Я поднялся. Климат изменился, трезвеющий Клещевский снова становился антипатичным. Правда, трудно было обидеться на «Домоседа», да и вообще трудно обижаться, когда не знаешь, в чем дело. Но было уже действительно поздно. Я надел пальто и стоял в крохотном коридорчике. Адам по-прежнему сидел за столом.
– А это ты знаешь? – спросил он. Иронический тон не предвещал ничего приятного. – «Мир – это ворота, ведущие к безмолвным ледяным пустыням. Кто однажды утратил то, что утратил ты, никогда не будет знать покоя».
Я подумал: «Выспросил меня и теперь меня же подкалывает. Какого черта он мне это говорит? Ведь я же и без него знаю. Свинья ядовитая». Я почувствовал накатывающую ярость, у меня потемнело в глазах.
– А пошел бы ты! – услышал я свой голос и выскочил, хлопнув дверью.

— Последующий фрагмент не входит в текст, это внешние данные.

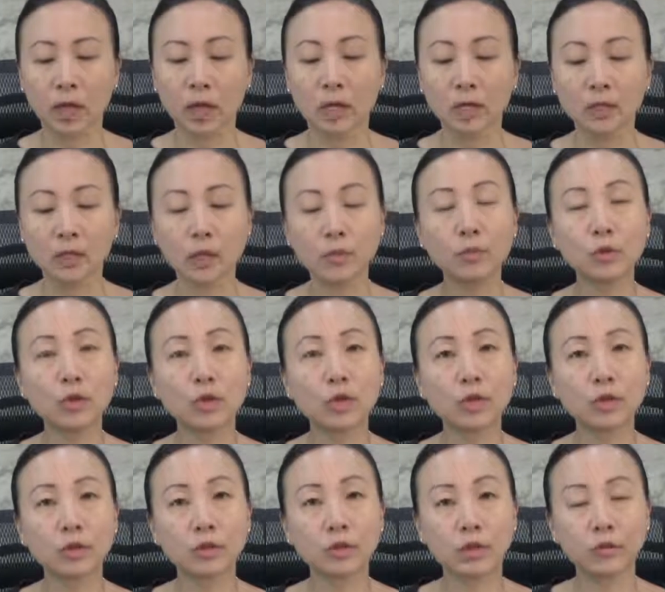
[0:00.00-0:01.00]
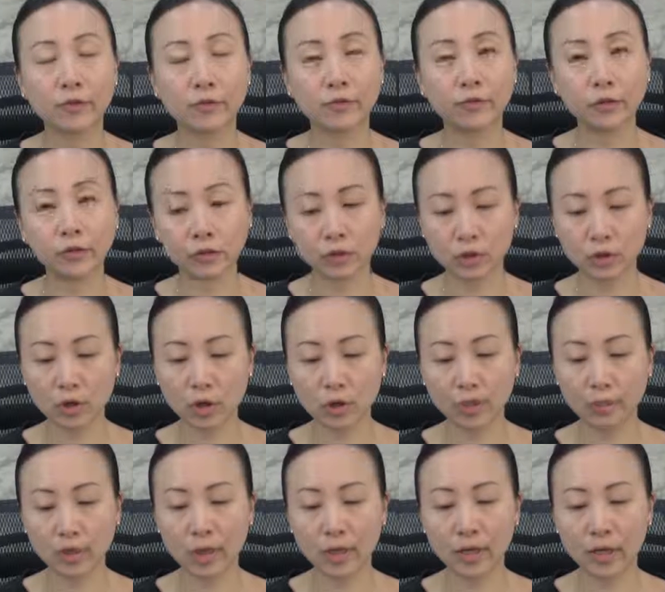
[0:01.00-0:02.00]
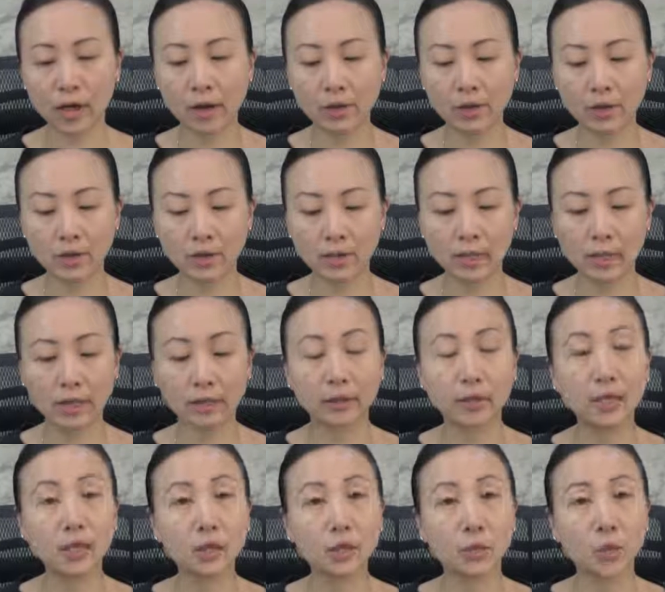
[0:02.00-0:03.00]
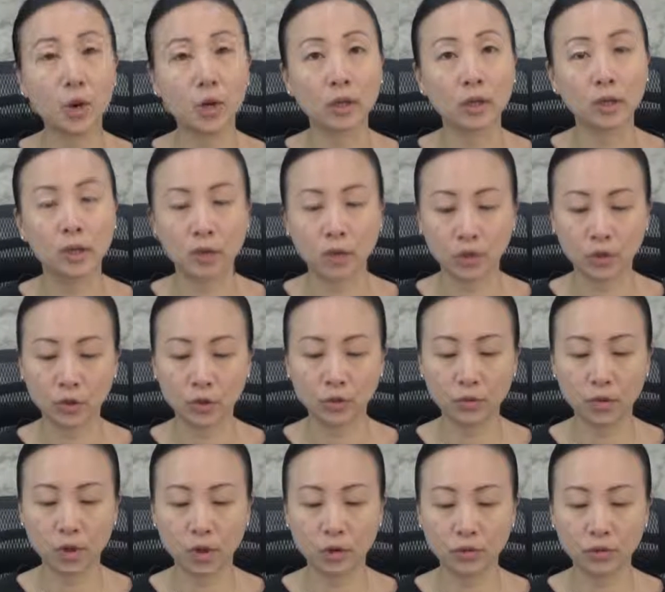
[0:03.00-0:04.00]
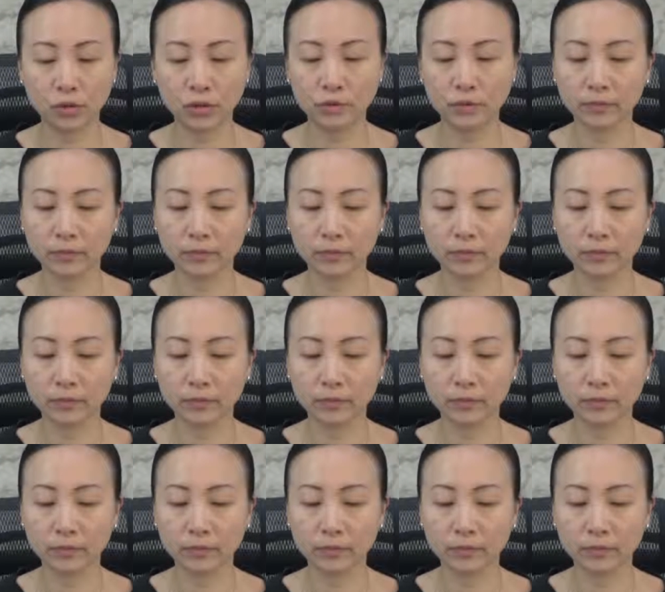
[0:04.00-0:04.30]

Some journals have a full stop and others, like this one, do not.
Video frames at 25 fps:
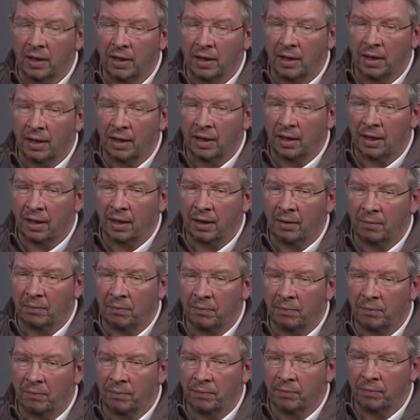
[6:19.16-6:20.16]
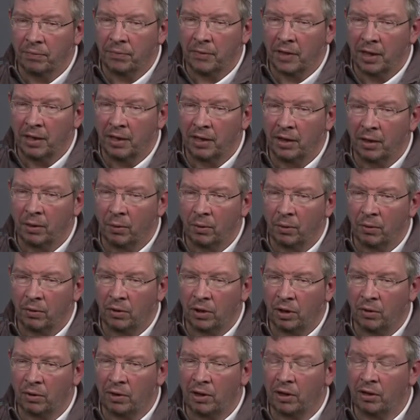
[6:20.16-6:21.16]
We'll
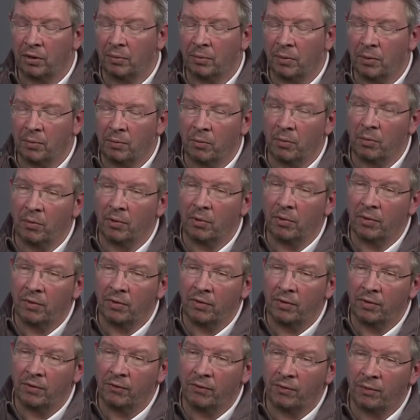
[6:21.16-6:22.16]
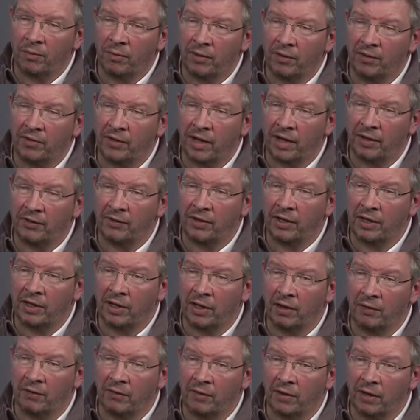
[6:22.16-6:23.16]
know a little bit more from this
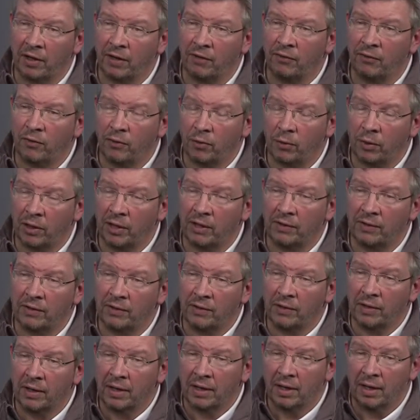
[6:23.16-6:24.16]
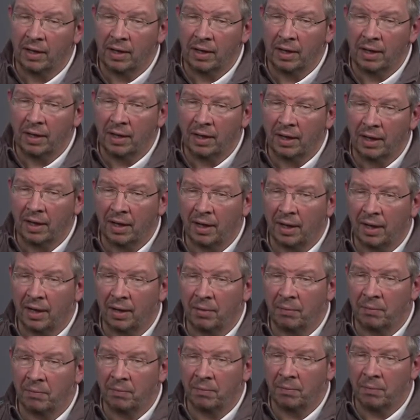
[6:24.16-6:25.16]
testing over the next few weeks.
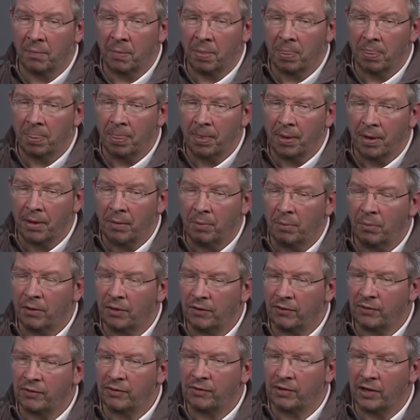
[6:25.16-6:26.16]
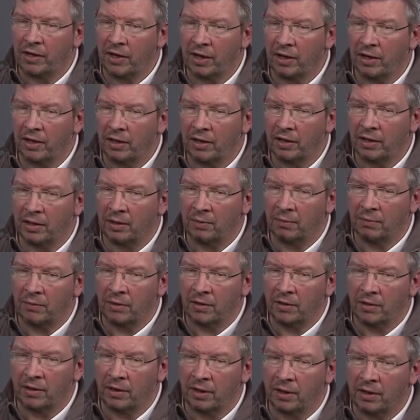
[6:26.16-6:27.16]
But as I say, I think
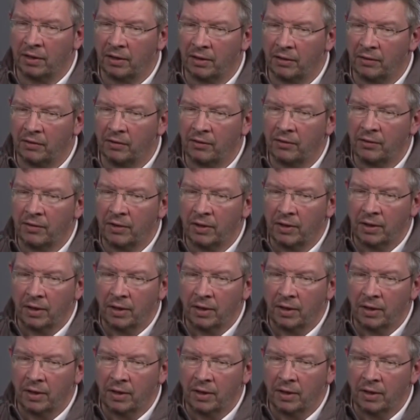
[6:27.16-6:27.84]
the thing that's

Осенью 1917 года Эдварда Абрамовского начали преследовать странные сны. Рифмованные. Темой их была смерть – жить ему оставалось всего несколько месяцев, – смерть, трактуемая как опыт, уводящий куда-то дальше, к следующим воплощениям, более совершенным, приближающим к божеству, которое странным образом отождествлялось с душой полностью развившегося человека. Уже после первого из таких снов, проснувшись среди ночи, он почувствовал, что необходимо записать слагающийся текст; хоть он и не знал, к чему это все направлено, но отдавал себе отчет, что из глубины сна в его сторону устремляется некое важное сообщение, важное, возможно, не только для него и потому достойное распространения. Откровение? Скорее, истолкование – ожидаемое много лет, со дня трагической и бессмысленной смерти первой жены в убогой клетушке в центре Варшавы, когда, увлеченные пропагандой среди рабочих, оба они совершили страшную ошибку, решив, что можно сэкономить на враче и обойтись только акушеркой. После того как Абрамовский записал начальную песнь (он отдавал себе отчет, что это лишь вступление к собственно сообщению), он уже не мог нормально, спокойно заснуть, так как лихорадочно ждал, что принесет продолжение поэмы. И был очень обеспокоен, что тем самым затрудняет себе контакт с источником. Ночь за ночью он прислушивался, впадал в зыбкую дремоту, иногда ему казалось, что он вновь слышит голос, и он вскакивал и записывал, но не был ли он при этом чрезмерно трезвомыслящим? Чрезмерно пробудившимся? Не вставляет ли он в послание, плывущее из бессознательного, свои дневные ожидания, инкрустации, идущие от здравого смысла, которые нарушают целостность священного текста? В этих тревогах возникала вторая часть произведения, получившего окончательное название «Поэма смерти» и изданного на средства автора весной 1918 года. Итак, интеллект, уже давно изучавший гипотезы перевоплощения, все яснее освещал – наверное, все-таки не заблуждаясь, – дорогу, начало которой положил сон. Таким образом истина, пусть и засоренная, оставалась собой. Она облекалась словами. Рифмы были скверные, но Абрамовский не собирался стать поэтом. Да он и не был поэтом. Он был открывателем истины, неортодоксальным мистиком, с которым говорила Тайна. Форма не имела значения. Значение имели образы.